*DIRECTIONS FOR THIS TASK*: All of the data should be repeated exactly; pictures are not part of the copy.

*AVAILABLE DATA*:

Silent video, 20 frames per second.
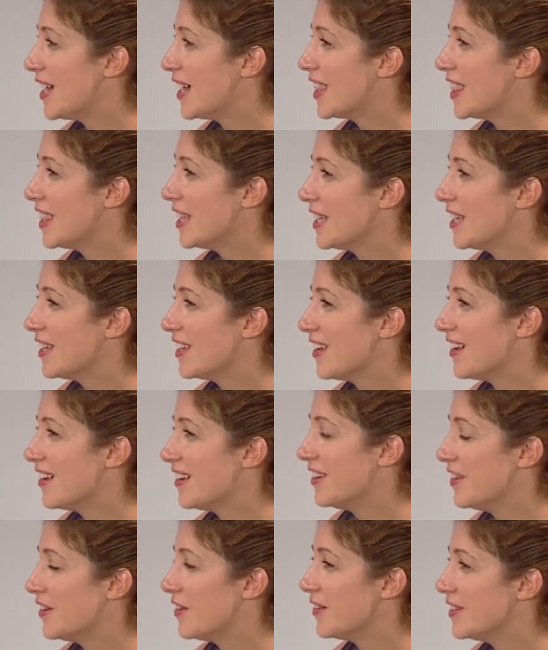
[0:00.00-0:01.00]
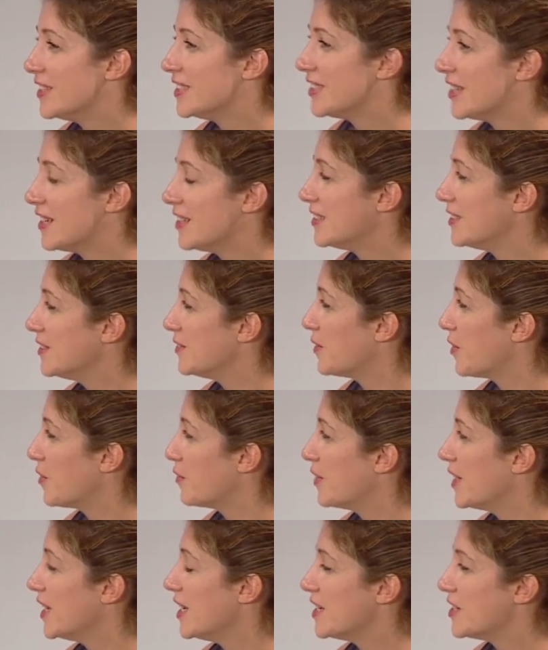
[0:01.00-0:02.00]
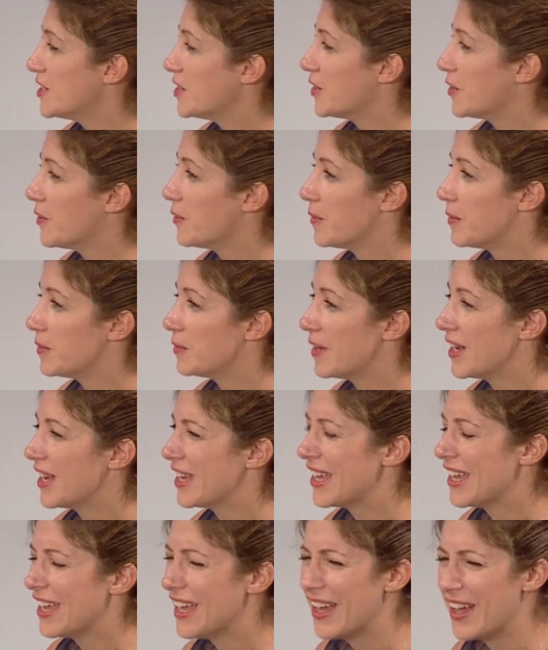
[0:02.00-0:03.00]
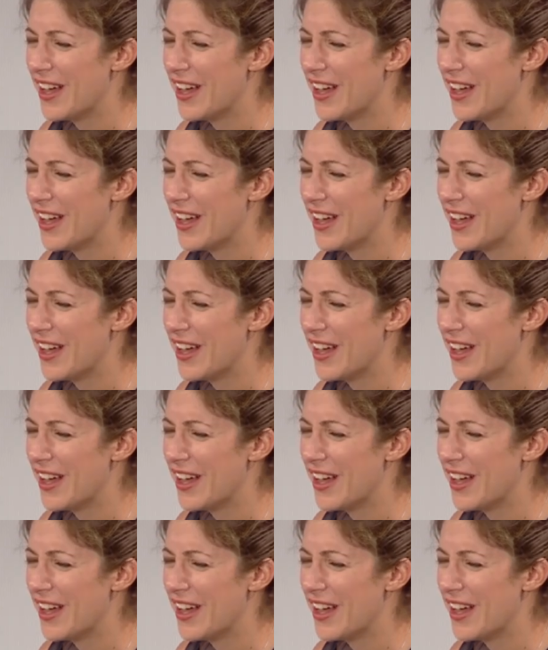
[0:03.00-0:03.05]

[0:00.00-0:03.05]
I think, it started 3 years ago and we're like,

*SOLUTION TO THE PROBLEM*:
Silent video, 20 frames per second.
[0:00.00-0:01.00]
[0:01.00-0:02.00]
[0:02.00-0:03.00]
[0:03.00-0:03.05]

[0:00.00-0:03.05]
I think, it started 3 years ago and we're like,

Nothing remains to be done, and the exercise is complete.